Composing the Codecs

The write codec (venueCodec) maps Venue to the columns the INSERT targets. The read codec (persistedVenueCodec) maps the full row — including the id column — back to PersistedVenue.

Rather than re-declaring all the venue fields in the read codec, compose it from parts:

val venueCodec: RowCodecNamed<Venue> =
RowCodec.namedBuilder<Venue>()
.field("name", DuckDbTypes.varchar, Venue::name)
.field("capacity", DuckDbTypes.integer, Venue::capacity)
.build(::Venue)

val persistedVenueCodec: RowCodecNamed<PersistedVenue> =
RowCodec.ofNamed("id", venueIdType)
.join(venueCodec)
.to({ (id, venue) -> PersistedVenue(id, venue) }, { Pair(it.id, it.venue) })
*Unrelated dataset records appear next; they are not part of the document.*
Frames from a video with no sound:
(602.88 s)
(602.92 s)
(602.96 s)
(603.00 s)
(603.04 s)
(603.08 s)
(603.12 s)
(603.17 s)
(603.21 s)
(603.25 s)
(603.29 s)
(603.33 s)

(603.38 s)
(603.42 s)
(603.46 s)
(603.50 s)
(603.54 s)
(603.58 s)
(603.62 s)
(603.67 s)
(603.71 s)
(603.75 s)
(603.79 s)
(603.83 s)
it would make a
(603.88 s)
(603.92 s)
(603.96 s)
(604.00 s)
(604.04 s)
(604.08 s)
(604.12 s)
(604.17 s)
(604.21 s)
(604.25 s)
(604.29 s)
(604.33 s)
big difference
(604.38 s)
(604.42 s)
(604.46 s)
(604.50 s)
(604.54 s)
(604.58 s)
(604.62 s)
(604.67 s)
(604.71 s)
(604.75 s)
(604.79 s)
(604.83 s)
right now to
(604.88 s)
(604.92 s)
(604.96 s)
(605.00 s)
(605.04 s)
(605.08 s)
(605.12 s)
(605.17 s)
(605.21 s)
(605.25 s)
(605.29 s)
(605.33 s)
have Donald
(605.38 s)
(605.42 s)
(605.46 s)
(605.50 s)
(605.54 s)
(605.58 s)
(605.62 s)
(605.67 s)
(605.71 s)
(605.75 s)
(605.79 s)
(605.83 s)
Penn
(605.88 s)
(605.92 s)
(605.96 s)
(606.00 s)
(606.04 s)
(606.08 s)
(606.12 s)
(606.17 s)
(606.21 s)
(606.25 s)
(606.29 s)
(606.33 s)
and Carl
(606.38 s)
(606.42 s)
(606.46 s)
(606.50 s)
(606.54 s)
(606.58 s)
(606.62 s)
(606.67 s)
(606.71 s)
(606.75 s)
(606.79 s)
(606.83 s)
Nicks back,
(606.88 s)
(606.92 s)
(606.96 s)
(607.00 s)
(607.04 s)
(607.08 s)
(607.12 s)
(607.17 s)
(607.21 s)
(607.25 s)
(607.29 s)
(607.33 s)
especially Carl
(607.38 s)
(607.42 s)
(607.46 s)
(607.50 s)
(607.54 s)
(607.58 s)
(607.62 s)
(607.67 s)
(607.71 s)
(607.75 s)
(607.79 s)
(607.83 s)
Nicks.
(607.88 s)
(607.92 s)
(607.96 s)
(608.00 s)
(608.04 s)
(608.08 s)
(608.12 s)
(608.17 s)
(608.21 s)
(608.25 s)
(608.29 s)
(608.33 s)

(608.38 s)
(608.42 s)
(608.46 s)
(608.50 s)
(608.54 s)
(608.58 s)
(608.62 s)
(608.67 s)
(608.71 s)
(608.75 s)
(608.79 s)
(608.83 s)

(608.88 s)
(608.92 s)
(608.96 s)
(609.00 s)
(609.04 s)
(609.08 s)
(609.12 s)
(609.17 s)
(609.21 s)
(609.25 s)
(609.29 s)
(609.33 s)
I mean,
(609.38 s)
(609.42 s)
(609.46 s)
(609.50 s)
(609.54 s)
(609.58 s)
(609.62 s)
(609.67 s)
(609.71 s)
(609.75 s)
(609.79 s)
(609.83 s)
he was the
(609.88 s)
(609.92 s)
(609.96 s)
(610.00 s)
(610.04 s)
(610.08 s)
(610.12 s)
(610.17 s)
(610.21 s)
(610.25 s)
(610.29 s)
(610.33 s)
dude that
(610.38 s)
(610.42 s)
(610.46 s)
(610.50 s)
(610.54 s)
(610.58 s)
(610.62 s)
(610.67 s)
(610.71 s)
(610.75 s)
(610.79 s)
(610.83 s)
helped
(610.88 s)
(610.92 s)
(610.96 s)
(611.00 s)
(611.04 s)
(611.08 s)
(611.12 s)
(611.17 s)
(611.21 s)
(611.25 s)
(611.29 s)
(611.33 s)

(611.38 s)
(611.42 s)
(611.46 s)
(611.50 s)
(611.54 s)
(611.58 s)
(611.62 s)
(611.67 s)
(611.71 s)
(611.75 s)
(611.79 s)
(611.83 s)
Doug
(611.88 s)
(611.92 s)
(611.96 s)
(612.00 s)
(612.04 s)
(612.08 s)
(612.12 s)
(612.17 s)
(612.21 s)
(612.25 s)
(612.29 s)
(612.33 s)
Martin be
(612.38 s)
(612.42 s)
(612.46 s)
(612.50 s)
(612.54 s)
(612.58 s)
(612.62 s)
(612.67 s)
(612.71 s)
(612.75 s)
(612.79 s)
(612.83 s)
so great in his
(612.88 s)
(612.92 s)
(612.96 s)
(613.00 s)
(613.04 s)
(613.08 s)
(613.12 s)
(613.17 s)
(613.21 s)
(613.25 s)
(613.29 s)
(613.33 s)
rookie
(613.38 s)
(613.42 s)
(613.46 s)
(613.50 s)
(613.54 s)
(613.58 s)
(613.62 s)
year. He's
Three methods make this work:

  • RowCodec.ofNamed(name, type) — creates a single-column named codec
  • .join(other) — concatenates two named codecs, producing a tuple (preserving all column names)
  • .to(forward, backward) — maps the tuple to your domain type via a bijection

The result is a RowCodecNamed<PersistedVenue> that knows about all three columns (id, name, capacity) — reusing the venueCodec definition for the last two.

Building a Repository

With both codecs defined, the repository becomes straightforward. The two-codec insertIntoReturning takes the write codec for the INSERT columns and the read codec for the RETURNING clause:

object VenueRepo {
private val venueIdType = DuckDbTypes.bigint.transform(::VenueId, VenueId::value)

private val venueCodec = RowCodec.namedBuilder<Venue>()
.field("name", DuckDbTypes.varchar, Venue::name)
.field("capacity", DuckDbTypes.integer, Venue::capacity)
.build(::Venue)

private val persistedVenueCodec =
RowCodec.ofNamed("id", venueIdType)
.join(venueCodec)
.to({ (id, venue) -> PersistedVenue(id, venue) }, { Pair(it.id, it.venue) })
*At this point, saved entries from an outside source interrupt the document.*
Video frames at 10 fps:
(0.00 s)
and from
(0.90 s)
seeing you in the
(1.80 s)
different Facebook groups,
val insert: RowTemplate.Query<Venue, PersistedVenue> =
Fragment.insertIntoReturning("venue", venueCodec, persistedVenueCodec)
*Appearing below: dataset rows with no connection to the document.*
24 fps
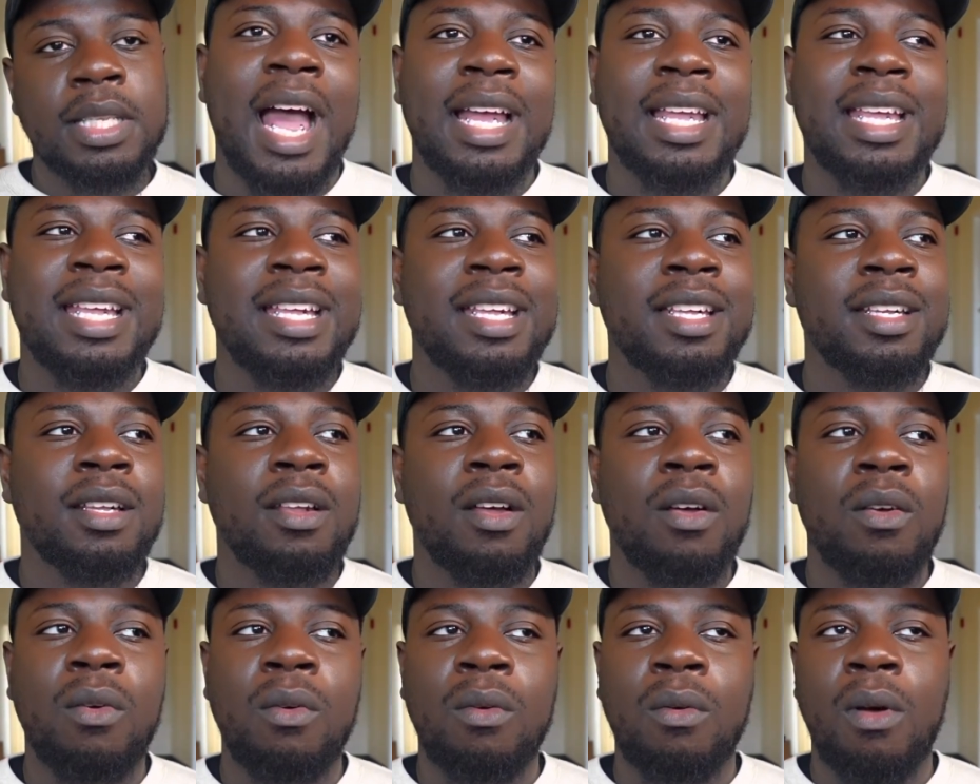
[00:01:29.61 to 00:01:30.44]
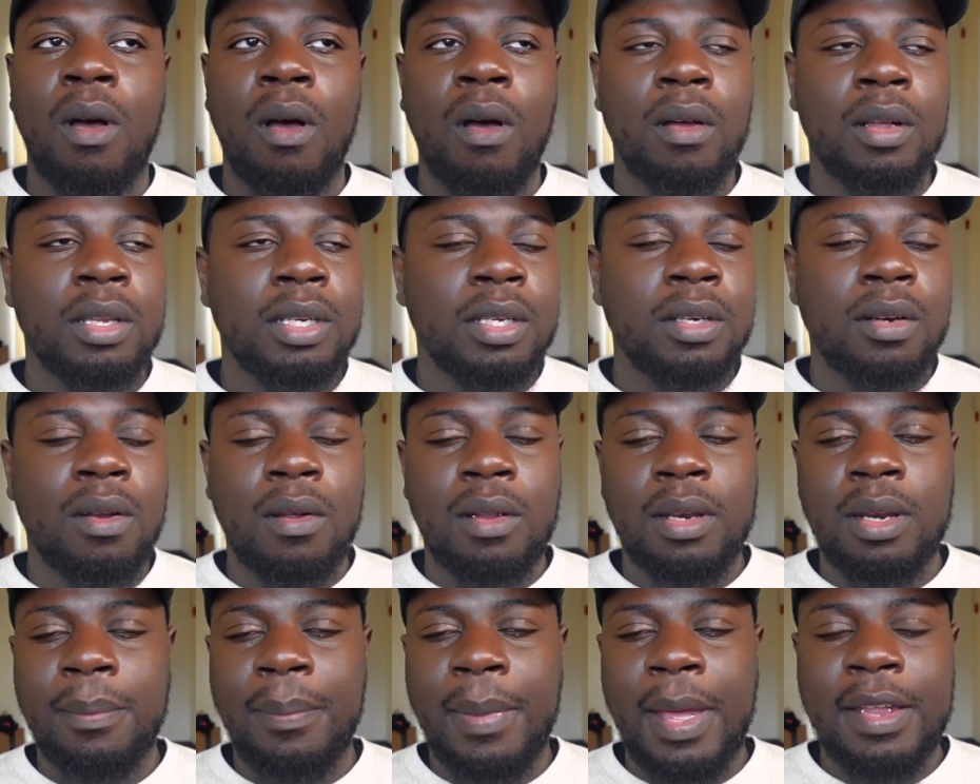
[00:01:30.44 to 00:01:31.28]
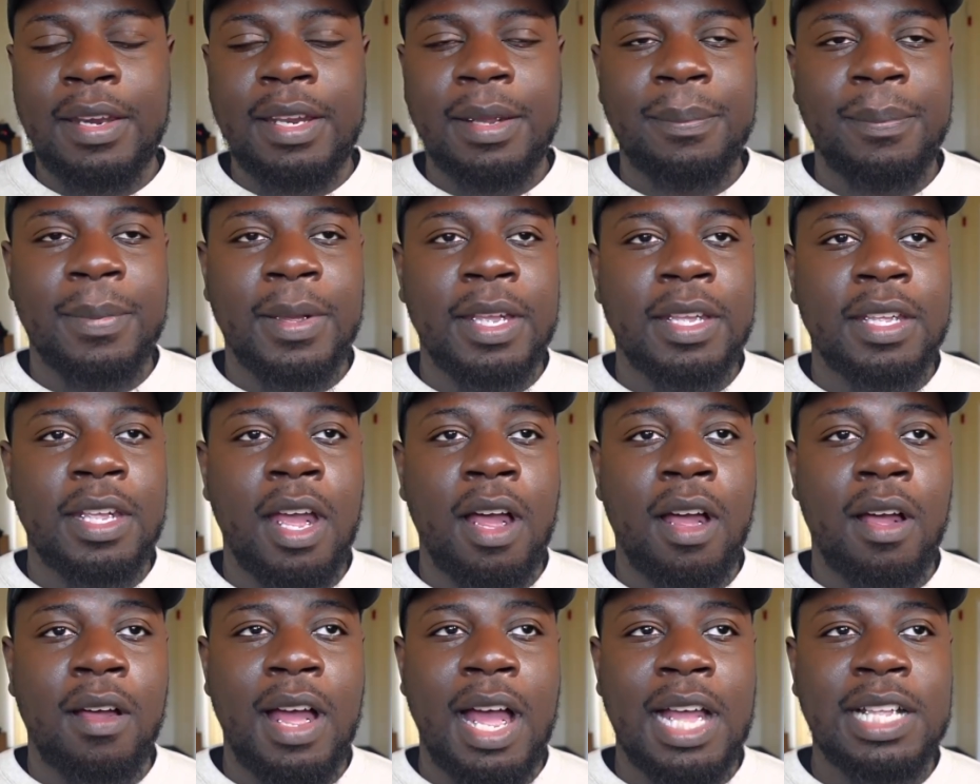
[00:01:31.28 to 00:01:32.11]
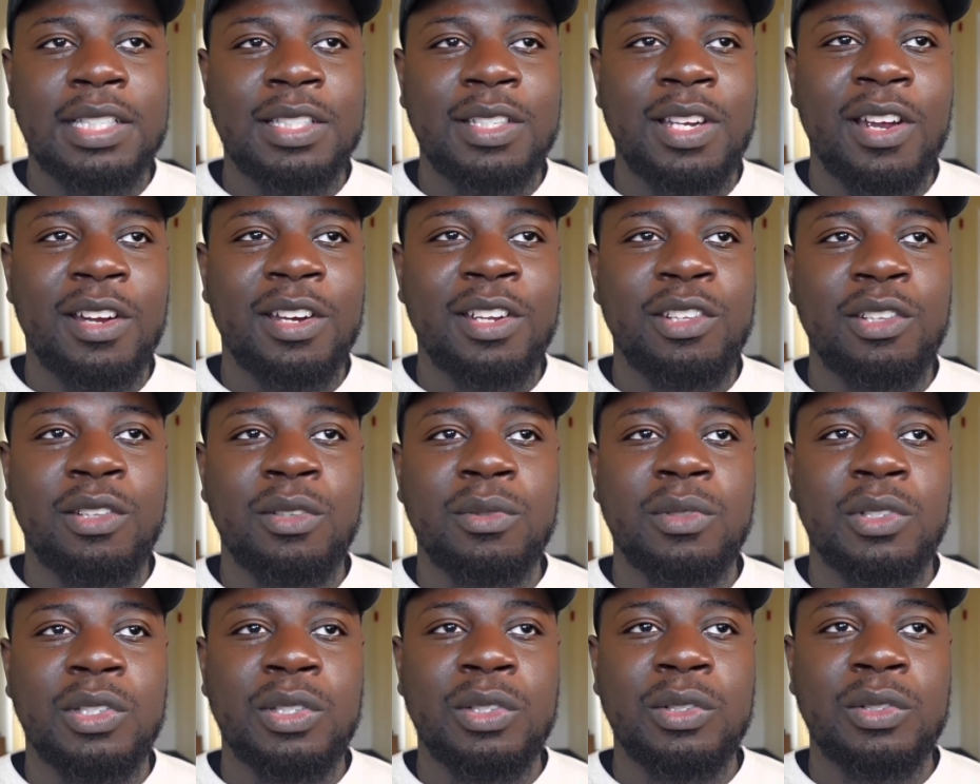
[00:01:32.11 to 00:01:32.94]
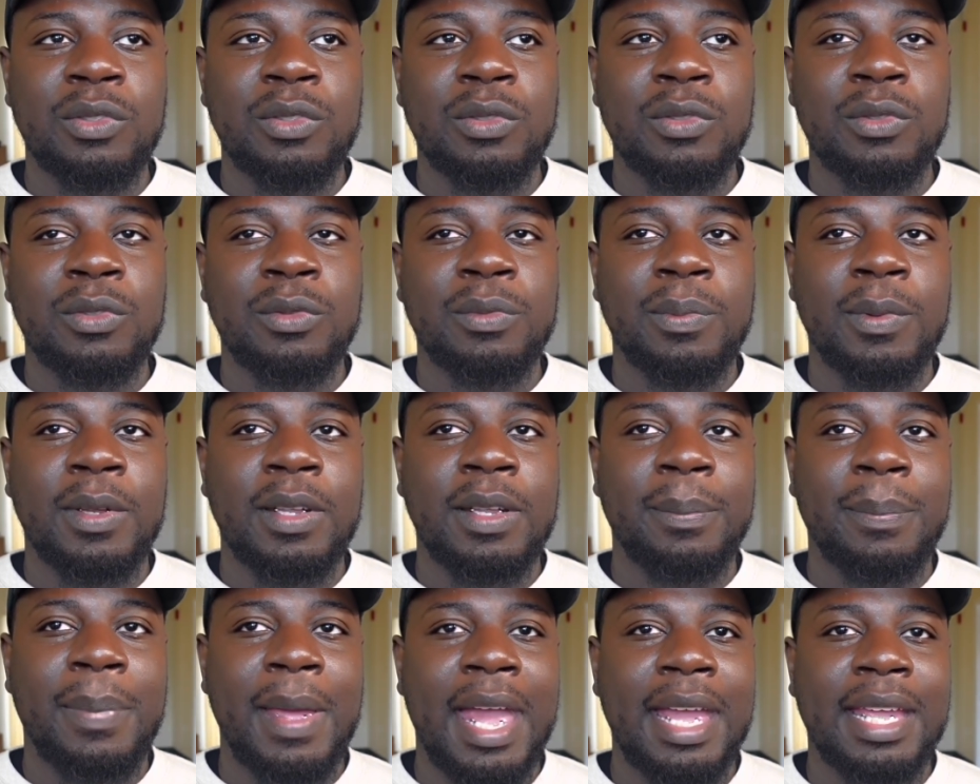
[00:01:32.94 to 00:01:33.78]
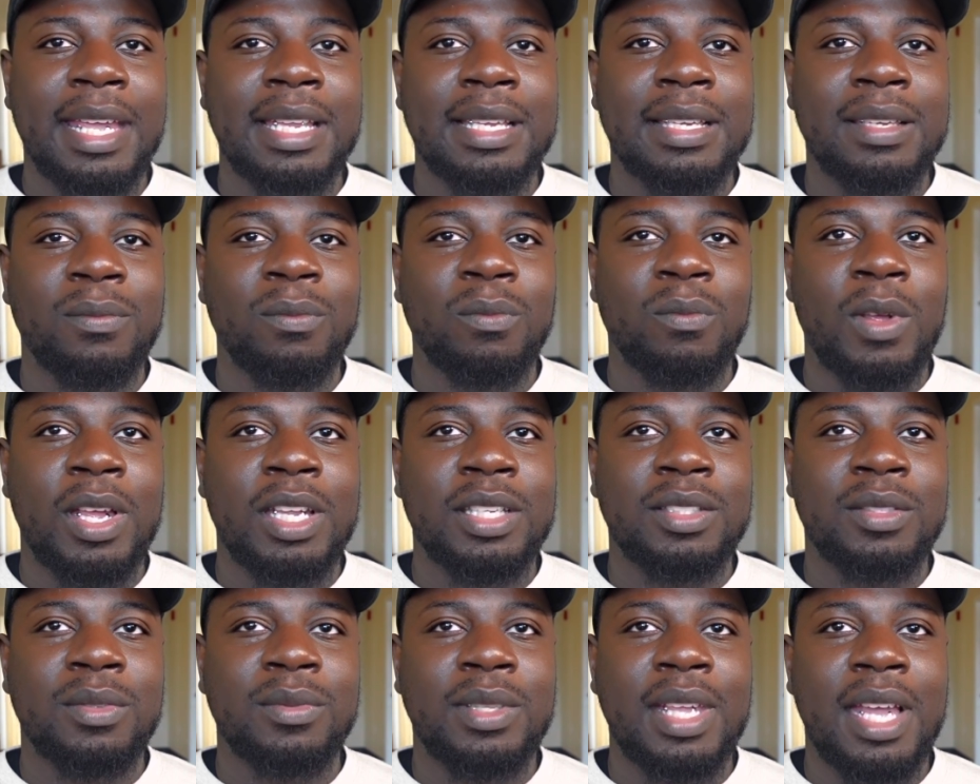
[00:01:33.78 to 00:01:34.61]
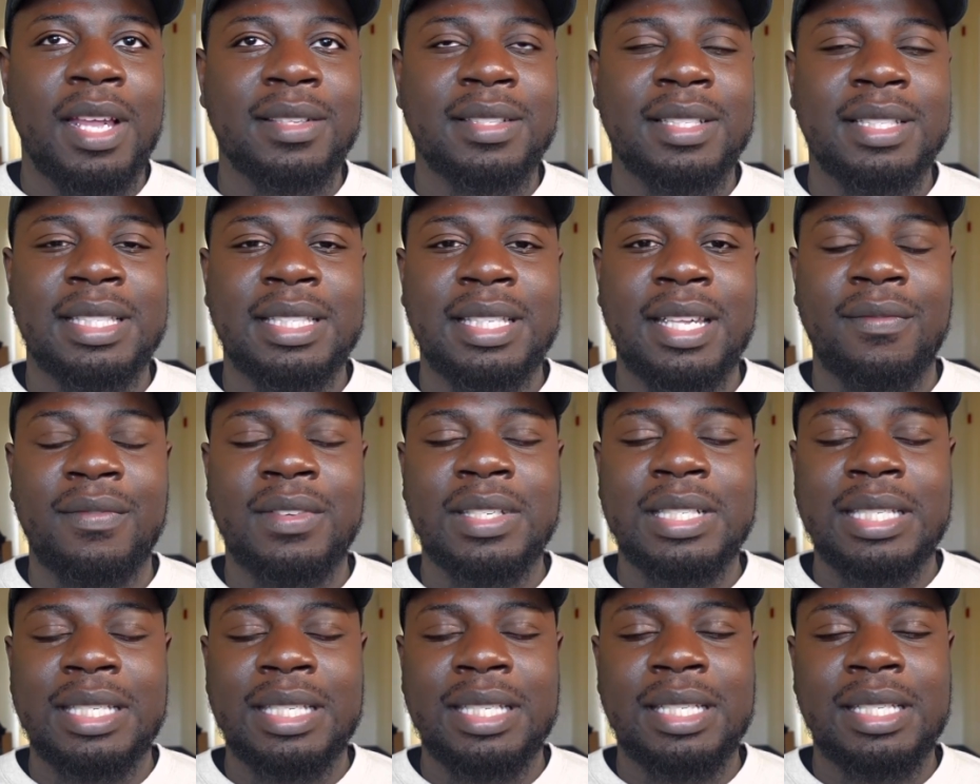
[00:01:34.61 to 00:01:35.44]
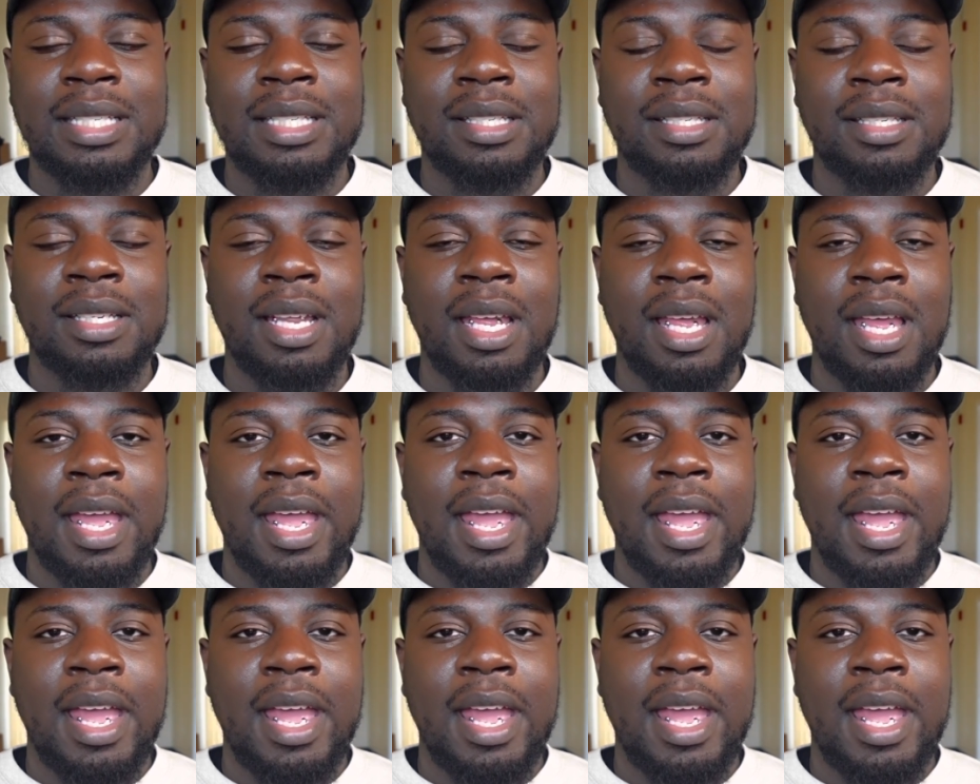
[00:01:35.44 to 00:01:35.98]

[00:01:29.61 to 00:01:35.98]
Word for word: I could go on and on about it, but y'all, I started YouTube back in what, two thousand seventeen.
val selectAll: Operation<List<PersistedVenue>> =
sql { "SELECT ${persistedVenueCodec.columnList} FROM venue" }
.query(persistedVenueCodec.all())

val selectById: Template<VenueId, PersistedVenue?> =
sql { "SELECT ${persistedVenueCodec.columnList} FROM venue WHERE id = " }
.param(venueIdType)
.query(persistedVenueCodec.maxOne())
}

The types tell the full story: insert takes a Venue and returns a PersistedVenue. No placeholder ids, no ambiguity about what goes in and what comes out.

When to Use This

This pattern is most useful when the persisted form differs meaningfully from the input — typically when the database generates an id, a timestamp, or a version number.

For simple cases where you're happy to provide all fields up front (including the id), a single codec with insertIntoReturning(table, codec) works fine. Use whichever model fits your domain.